- _Supplied material_:
= Beginning of Section =
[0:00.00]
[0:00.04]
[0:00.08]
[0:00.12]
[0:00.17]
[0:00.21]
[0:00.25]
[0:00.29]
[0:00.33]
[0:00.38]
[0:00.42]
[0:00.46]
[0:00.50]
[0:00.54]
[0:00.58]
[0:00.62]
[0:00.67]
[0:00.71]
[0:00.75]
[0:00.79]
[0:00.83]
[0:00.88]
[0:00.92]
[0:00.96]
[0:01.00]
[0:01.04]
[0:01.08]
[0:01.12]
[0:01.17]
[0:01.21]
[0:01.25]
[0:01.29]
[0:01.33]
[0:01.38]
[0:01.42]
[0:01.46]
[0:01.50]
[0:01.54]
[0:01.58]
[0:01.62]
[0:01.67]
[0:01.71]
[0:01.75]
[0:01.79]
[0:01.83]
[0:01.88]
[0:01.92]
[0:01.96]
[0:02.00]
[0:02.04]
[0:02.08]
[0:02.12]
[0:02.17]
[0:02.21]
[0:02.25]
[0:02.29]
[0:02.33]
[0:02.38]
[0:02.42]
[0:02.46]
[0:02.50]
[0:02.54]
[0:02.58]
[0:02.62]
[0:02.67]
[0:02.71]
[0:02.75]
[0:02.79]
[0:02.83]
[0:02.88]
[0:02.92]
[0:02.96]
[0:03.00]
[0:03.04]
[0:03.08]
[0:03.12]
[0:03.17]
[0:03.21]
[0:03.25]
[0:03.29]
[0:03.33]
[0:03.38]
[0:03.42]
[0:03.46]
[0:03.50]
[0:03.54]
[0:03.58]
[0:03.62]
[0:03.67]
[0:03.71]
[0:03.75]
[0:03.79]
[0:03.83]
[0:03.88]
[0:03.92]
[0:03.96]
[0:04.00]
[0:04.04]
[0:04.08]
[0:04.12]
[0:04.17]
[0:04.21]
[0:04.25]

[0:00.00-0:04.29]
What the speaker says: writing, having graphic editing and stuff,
= End of Section =
- _Task goal_:
Output the material in full, exactly as it appears.

- _Response below_:
[0:00.00]
[0:00.04]
[0:00.08]
[0:00.12]
[0:00.17]
[0:00.21]
[0:00.25]
[0:00.29]
[0:00.33]
[0:00.38]
[0:00.42]
[0:00.46]
[0:00.50]
[0:00.54]
[0:00.58]
[0:00.62]
[0:00.67]
[0:00.71]
[0:00.75]
[0:00.79]
[0:00.83]
[0:00.88]
[0:00.92]
[0:00.96]
[0:01.00]
[0:01.04]
[0:01.08]
[0:01.12]
[0:01.17]
[0:01.21]
[0:01.25]
[0:01.29]
[0:01.33]
[0:01.38]
[0:01.42]
[0:01.46]
[0:01.50]
[0:01.54]
[0:01.58]
[0:01.62]
[0:01.67]
[0:01.71]
[0:01.75]
[0:01.79]
[0:01.83]
[0:01.88]
[0:01.92]
[0:01.96]
[0:02.00]
[0:02.04]
[0:02.08]
[0:02.12]
[0:02.17]
[0:02.21]
[0:02.25]
[0:02.29]
[0:02.33]
[0:02.38]
[0:02.42]
[0:02.46]
[0:02.50]
[0:02.54]
[0:02.58]
[0:02.62]
[0:02.67]
[0:02.71]
[0:02.75]
[0:02.79]
[0:02.83]
[0:02.88]
[0:02.92]
[0:02.96]
[0:03.00]
[0:03.04]
[0:03.08]
[0:03.12]
[0:03.17]
[0:03.21]
[0:03.25]
[0:03.29]
[0:03.33]
[0:03.38]
[0:03.42]
[0:03.46]
[0:03.50]
[0:03.54]
[0:03.58]
[0:03.62]
[0:03.67]
[0:03.71]
[0:03.75]
[0:03.79]
[0:03.83]
[0:03.88]
[0:03.92]
[0:03.96]
[0:04.00]
[0:04.04]
[0:04.08]
[0:04.12]
[0:04.17]
[0:04.21]
[0:04.25]

[0:00.00-0:04.29]
What the speaker says: writing, having graphic editing and stuff,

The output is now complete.